→ Exercise brief
Reproduce the entries beneath exactly, without their images.

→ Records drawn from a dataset

====

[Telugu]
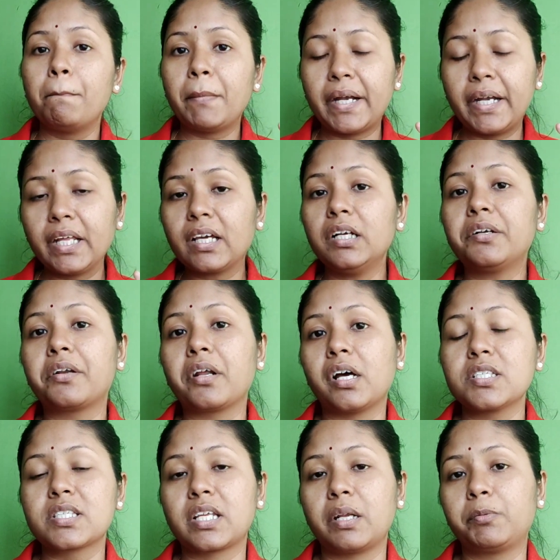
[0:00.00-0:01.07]
మెడికల్
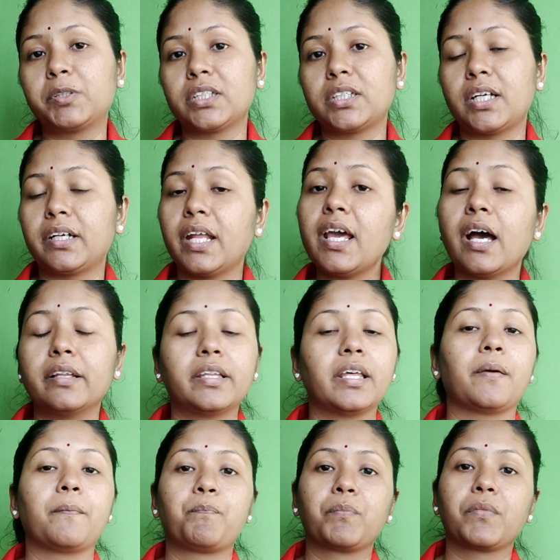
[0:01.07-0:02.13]
ట్రాన్స్క్రిప్షన్ అంటే
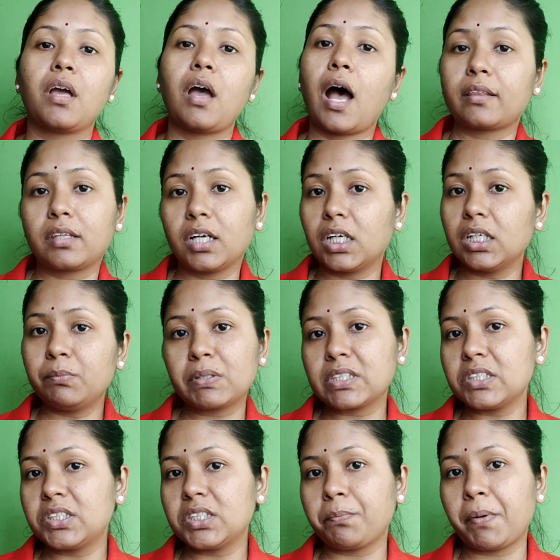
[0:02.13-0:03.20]
అదే ఆ థర్డ్
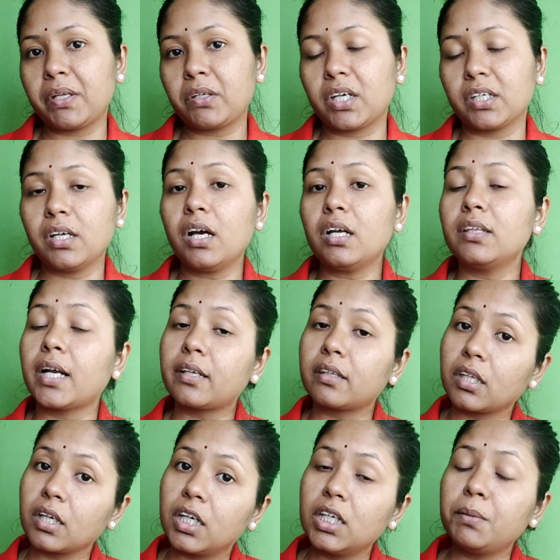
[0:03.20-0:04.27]
పర్సన్ చెప్పాను కదా దట్
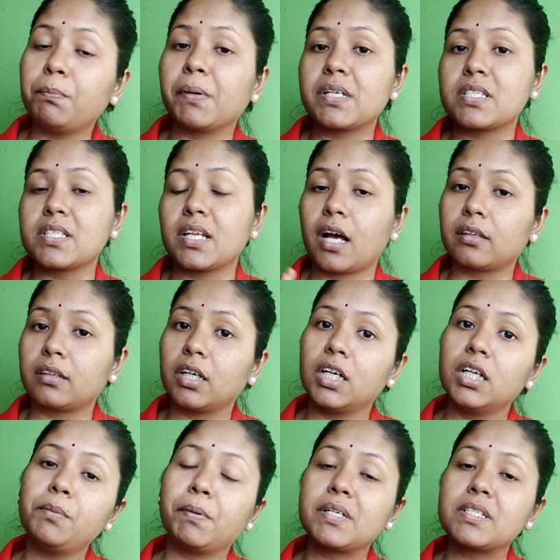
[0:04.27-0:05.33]
థర్డ్ పర్సన్ ఆ
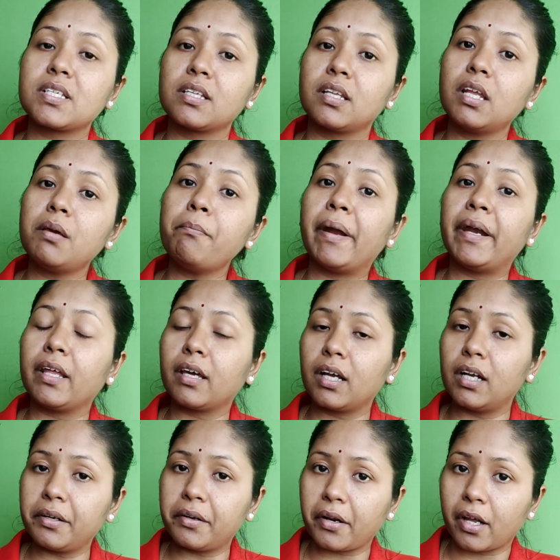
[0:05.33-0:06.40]
థర్డ్ పర్సన్ని
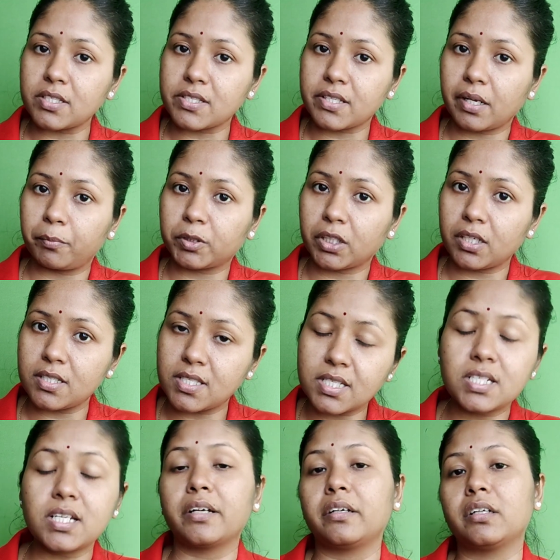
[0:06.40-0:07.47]
మెడికల్
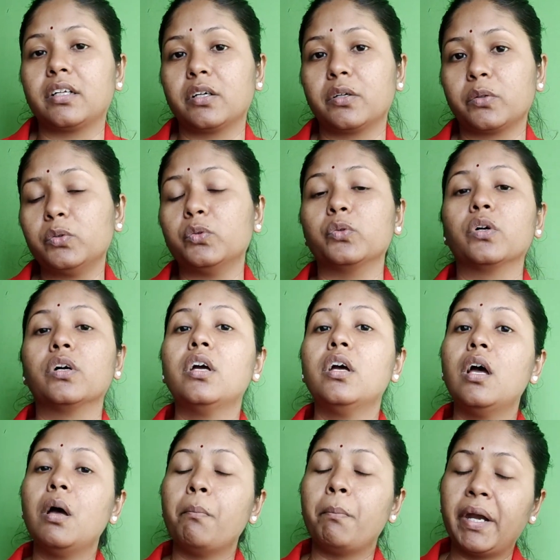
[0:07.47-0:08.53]
ట్రాన్స్క్రిప్షనిస్ట్ అంటారు
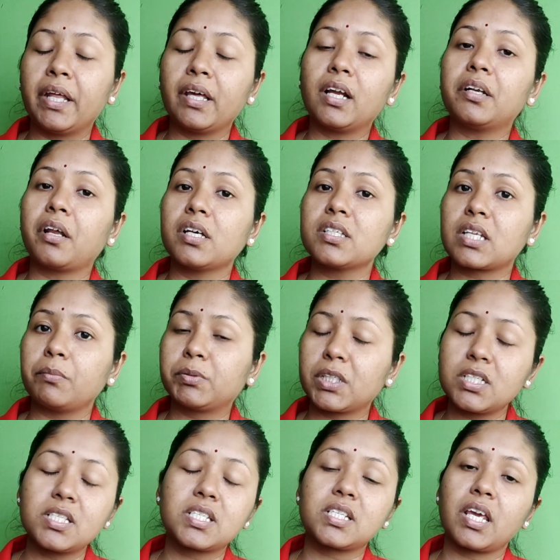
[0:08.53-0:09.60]
మెడికల్
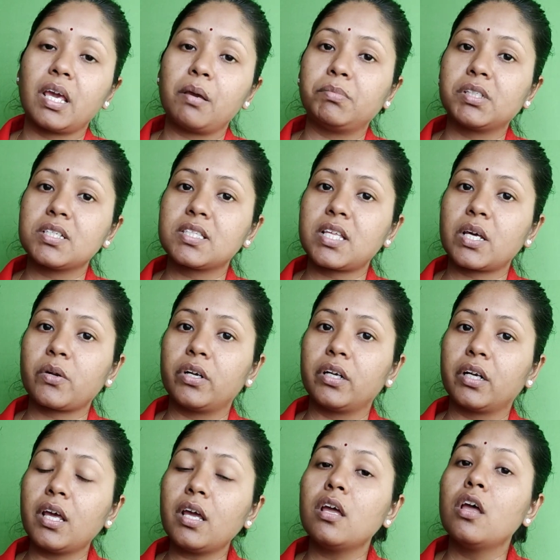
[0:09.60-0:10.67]
ట్రాన్స్క్రిప్షనిస్ట్ ఏం చేస్తారు
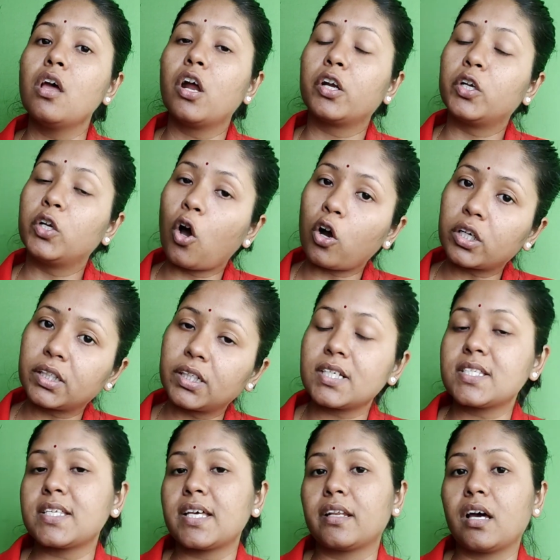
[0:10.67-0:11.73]
అంటే
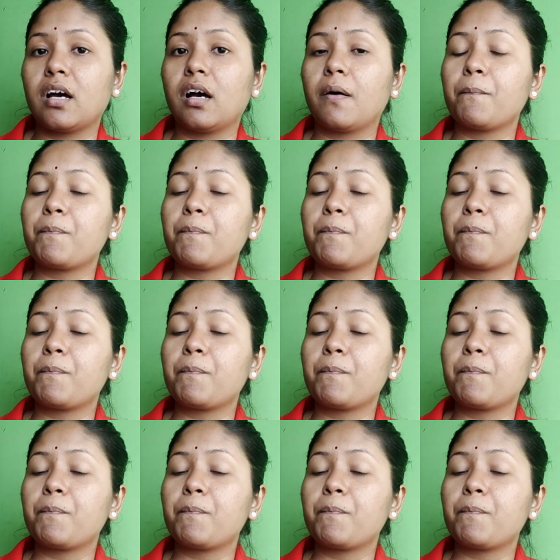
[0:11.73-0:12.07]
డాక్టర్స్ అయినా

====

→ Result of this task
[Telugu]
[0:00.00-0:01.07]
మెడికల్
[0:01.07-0:02.13]
ట్రాన్స్క్రిప్షన్ అంటే
[0:02.13-0:03.20]
అదే ఆ థర్డ్
[0:03.20-0:04.27]
పర్సన్ చెప్పాను కదా దట్
[0:04.27-0:05.33]
థర్డ్ పర్సన్ ఆ
[0:05.33-0:06.40]
థర్డ్ పర్సన్ని
[0:06.40-0:07.47]
మెడికల్
[0:07.47-0:08.53]
ట్రాన్స్క్రిప్షనిస్ట్ అంటారు
[0:08.53-0:09.60]
మెడికల్
[0:09.60-0:10.67]
ట్రాన్స్క్రిప్షనిస్ట్ ఏం చేస్తారు
[0:10.67-0:11.73]
అంటే
[0:11.73-0:12.07]
డాక్టర్స్ అయినా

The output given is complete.